The world's largest social media network Facebook has signed a new agreement with the U.S. west state of Washington to ban discriminatory advertisements on its platform, Attorney General (AG) of Washington state Bob Ferguson said Tuesday.
Under the legally binding agreement, Facebook will make significant changes to its advertising platform, so as to end the practice of allowing advertisers to exclude certain groups based on race, religious belief and sex orientation from viewing advertisements of housing, credit, employment, insurance and public accommodations.
Ferguson said these changes will be completed within 90 days and go effective nationwide, though the agreement is legally binding in Washington.
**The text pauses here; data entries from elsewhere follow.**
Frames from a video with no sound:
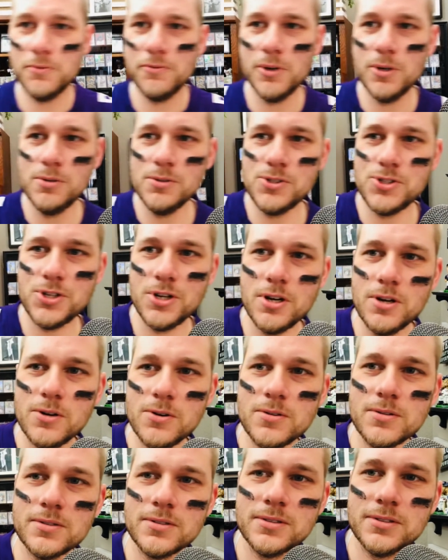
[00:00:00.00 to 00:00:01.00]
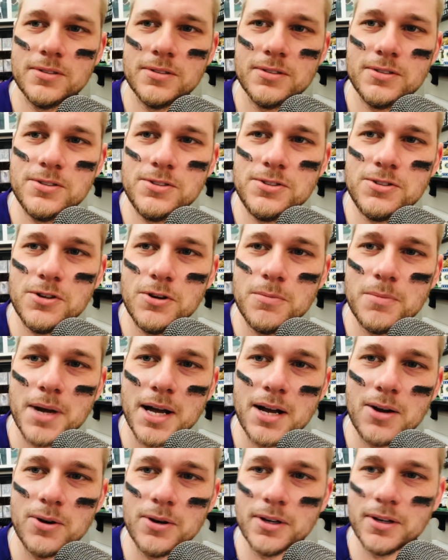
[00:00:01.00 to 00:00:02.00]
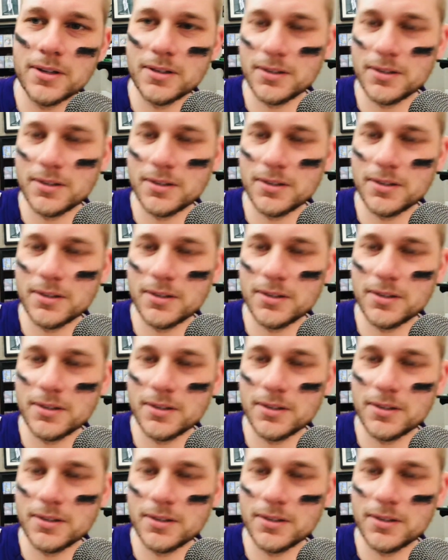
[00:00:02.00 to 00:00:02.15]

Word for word: vote Joe. Joe Mauer,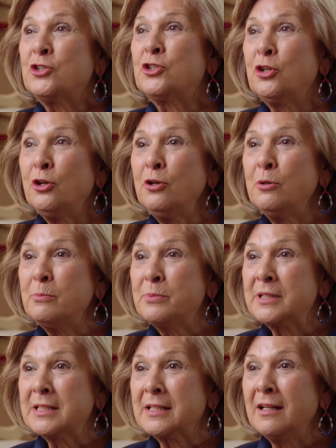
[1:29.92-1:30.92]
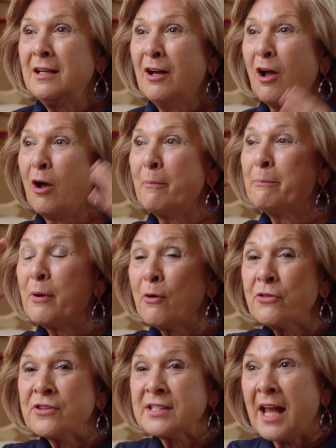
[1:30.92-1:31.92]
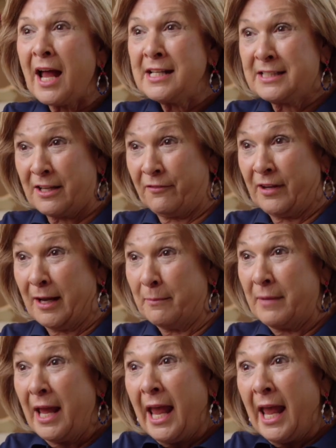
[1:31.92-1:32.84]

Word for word: Tubes on both sides of him,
"Facebook's advertising platform allowed unlawful discrimination on the basis of race, sexual orientation, disability and religion," said Ferguson. "That's wrong, illegal, and unfair."
The new agreement was a result of a 20-month probe by Ferguson's office, which found that the advertisers were excluding users by race when they use Facebook's "multicultural affinity" category in its ad targeting tool.
Because of the advertisers' discrimination, African-American, Latinx and other ethnic affinities were prevented from seeing their ads.
Facebook had promised to improve enforcement of its prohibition against discrimination in advertising for housing, employment or credit in February 2017, but the Washington AG Office said the social media giant had failed to implement its commitment.